Micromarché à Nantes organise à la fois des groupements d’achat dans plusieurs quartiers de la ville, et gère une micro-épicerie/café-bar-restaurant, jouant ainsi un rôle d’intermédiaire sur un modèle d’achat-revente en circuit court.
Différents modèles, différents impacts
Ces différents modèles organisationnels ont bien entendu des impacts différents sur l’écosystème d’acteurs, sur le plan environnemental, social et économique.
1- Impacts économiques
La plupart de ces modèles a pour objectif d’améliorer le niveau de revenu du producteur : lorsqu’il vend en circuit courts, il valorise mieux ses produits et son travail. À condition bien entendu qu’il calcule correctement son prix de revient et inclut l’ensemble des coûts logistiques, ce qui n’est pas toujours le cas.
Mais le hub alimentaire peut aussi dans certains modèles être source de création d’emploi, ou de revenus complémentaires pour les pilotes de hubs. Comme dans le cas d’Alter-conso à Lyon par exemple, ou des “Ruches”.
La plupart de ces hubs (mais pas tous !) permettent aux membres d’avoir accès à des produits locaux souvent bio, à des prix bien plus intéressants que dans les circuits de distribution classiques, et permettent donc de faire des économies et de renforcer l’accessibilité des produits locaux, comme dans l’exemple du Collectif Court Circuit
2- Impacts environnementaux
En reconnectant producteurs et mangeurs, les hubs alimentaires développent aussi la sphère d’influence des mangeurs : les circuits courts s’accompagnent souvent de conversion au bio, ou a minima de pratiques minimisant l’usage de pesticides et fertilisants de synthèse.
Ils offrent aussi de nouveaux débouchés aux producteurs bio, soutenant ainsi l’installation de nouveaux producteurs. Par contre, les circuits courts sont critiqués pour leur impact potentiellement négatif sur l’environnement en matière d’émission CO2.

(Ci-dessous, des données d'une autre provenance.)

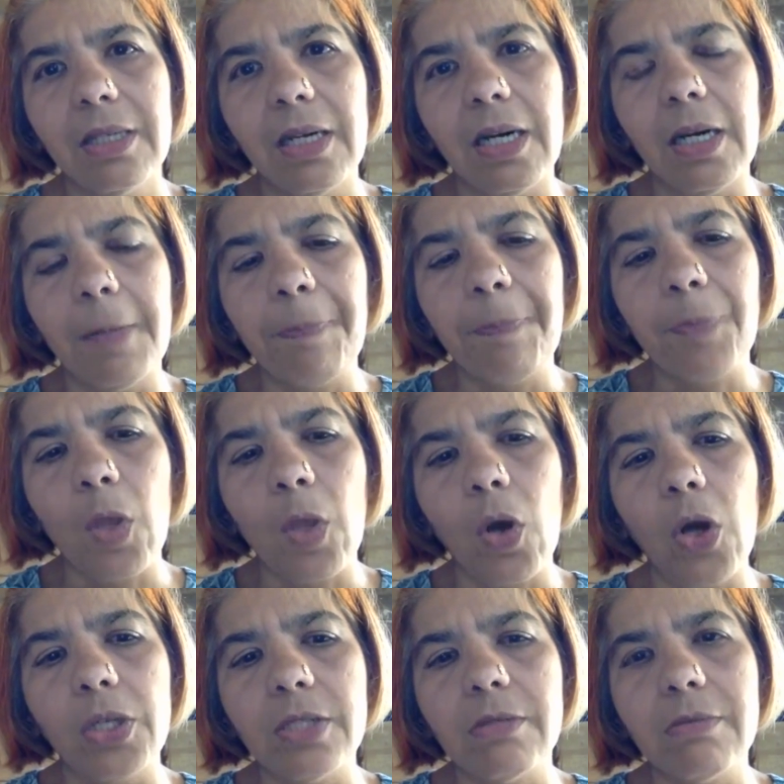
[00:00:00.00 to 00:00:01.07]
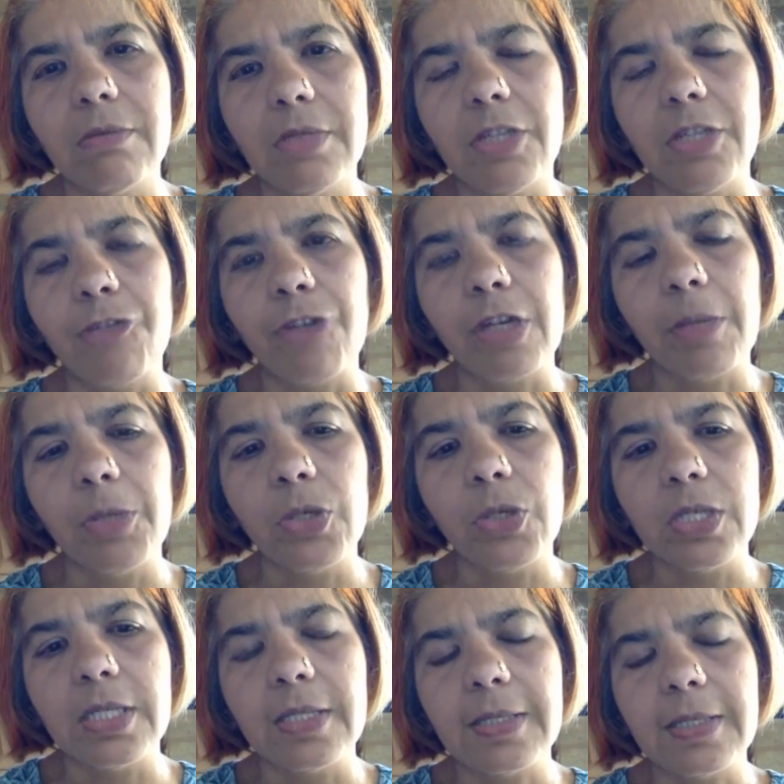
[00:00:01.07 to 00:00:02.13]
um, on different
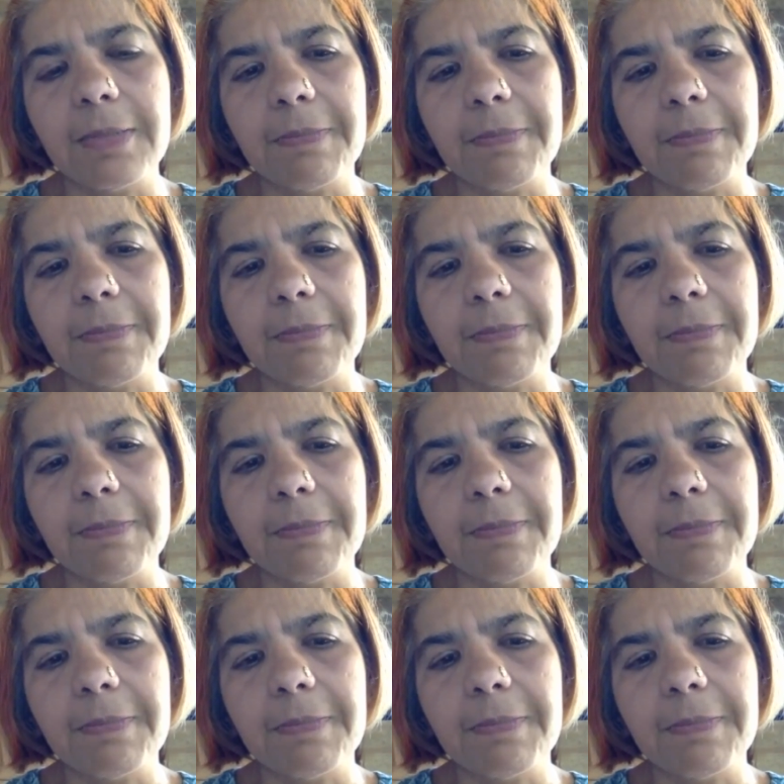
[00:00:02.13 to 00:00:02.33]
communities.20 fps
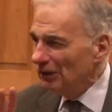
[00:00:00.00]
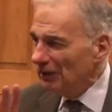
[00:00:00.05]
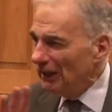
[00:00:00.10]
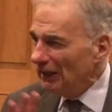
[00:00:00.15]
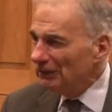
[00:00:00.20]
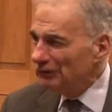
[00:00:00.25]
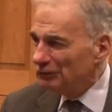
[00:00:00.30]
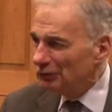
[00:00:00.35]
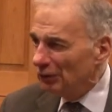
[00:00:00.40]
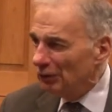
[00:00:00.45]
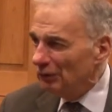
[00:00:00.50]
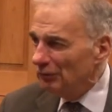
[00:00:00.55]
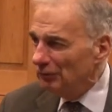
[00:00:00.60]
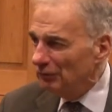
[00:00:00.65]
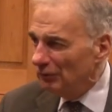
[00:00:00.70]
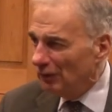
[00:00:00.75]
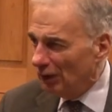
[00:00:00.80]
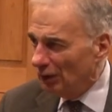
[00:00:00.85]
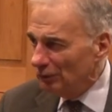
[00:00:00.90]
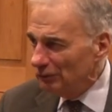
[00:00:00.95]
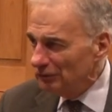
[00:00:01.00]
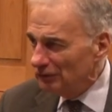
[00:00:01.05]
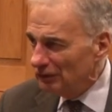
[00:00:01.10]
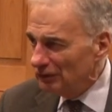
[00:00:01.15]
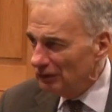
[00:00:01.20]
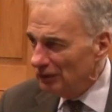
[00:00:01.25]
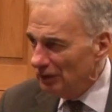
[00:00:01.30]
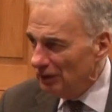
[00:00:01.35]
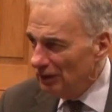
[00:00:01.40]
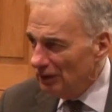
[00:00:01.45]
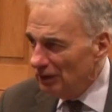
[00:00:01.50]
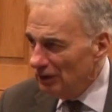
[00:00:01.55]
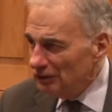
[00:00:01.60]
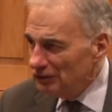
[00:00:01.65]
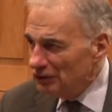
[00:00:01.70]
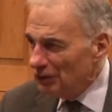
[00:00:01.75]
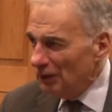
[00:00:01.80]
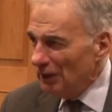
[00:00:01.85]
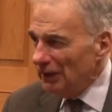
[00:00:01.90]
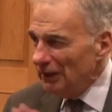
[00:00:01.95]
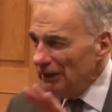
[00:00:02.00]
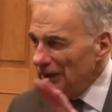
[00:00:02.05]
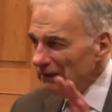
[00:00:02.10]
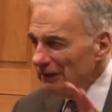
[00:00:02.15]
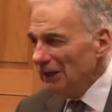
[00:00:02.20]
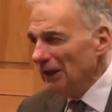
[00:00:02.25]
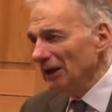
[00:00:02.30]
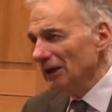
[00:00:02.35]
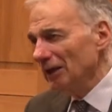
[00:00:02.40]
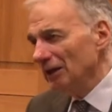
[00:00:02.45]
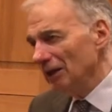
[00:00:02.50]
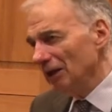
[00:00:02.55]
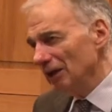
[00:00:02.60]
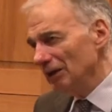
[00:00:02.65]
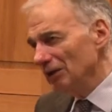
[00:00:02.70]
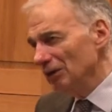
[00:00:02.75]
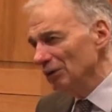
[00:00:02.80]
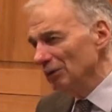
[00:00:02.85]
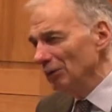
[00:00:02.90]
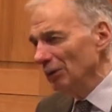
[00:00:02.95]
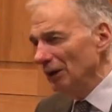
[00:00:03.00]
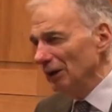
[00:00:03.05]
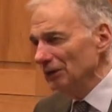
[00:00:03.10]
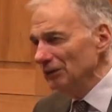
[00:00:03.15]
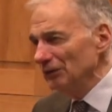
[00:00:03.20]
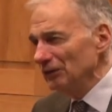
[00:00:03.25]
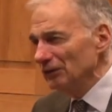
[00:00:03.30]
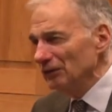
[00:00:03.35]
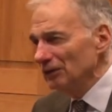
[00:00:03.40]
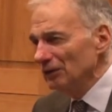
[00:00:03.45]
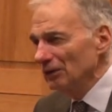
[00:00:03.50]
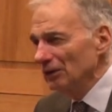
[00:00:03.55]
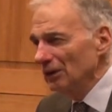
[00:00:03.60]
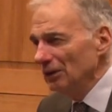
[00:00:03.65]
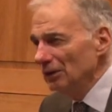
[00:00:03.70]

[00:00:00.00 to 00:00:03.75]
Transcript: electoral votes to any candidate who wins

Une étude de l’ADEME montre que paradoxalement, le nombre de km par calorie peut être supérieur aux chaînes d’approvisionnement centralisées des grandes surfaces, car de nombreux acteurs vont faire de multiples trajets de courte distance avec des véhicules non remplis.
3- Impacts sociaux
Les modèles de hubs ont des approches plus ou moins communautaires, et des modes de gouvernance plus ou moins impliquant pour les parties prenantes. Mais certains développent des modèles permettant réellement de recréer des moments de convivialité, partage et co-construction dans les quartiers et les immeubles.
Comme par exemple le groupement d’achat Panier Rusé à Lille qui organise des ateliers de partage de savoirs, comme sur la fabrication de produits ménagers, ou l’association VRAC (Vers un Réseau d’Achat en Commun) qui vise à développer des groupements d’achats dans les quartiers défavorisés à Lyon.
L’impact social des hubs touche aussi à la protection sociale du producteur. Les AMAP par exemple vont plus loin sur la protection social du producteur en instaurant un principe de partage des risques.
Quand on sait qu’un agriculteur se suicide tous les deux jours en France, les circuits courts contribuent aussi, en améliorant la situation économique des producteurs, à freiner ce phénomène.
Myriam est co-fondatrice du projet Open Food France, qui travaille sur le développement et le changement d’échelle des circuits courts alimentaires en France, via deux axes principaux :
- la mise à disposition d’une place de marché pour les opérateurs de circuits courts
- l’analyse des modèles organisationnels et économiques et la construction de programmes d’essaimage.
L’objectif est de gagner collectivement en efficacité en levant les verrous technologiques qui empêchent aux acteurs de coopérer, sur le volet logistique par exemple.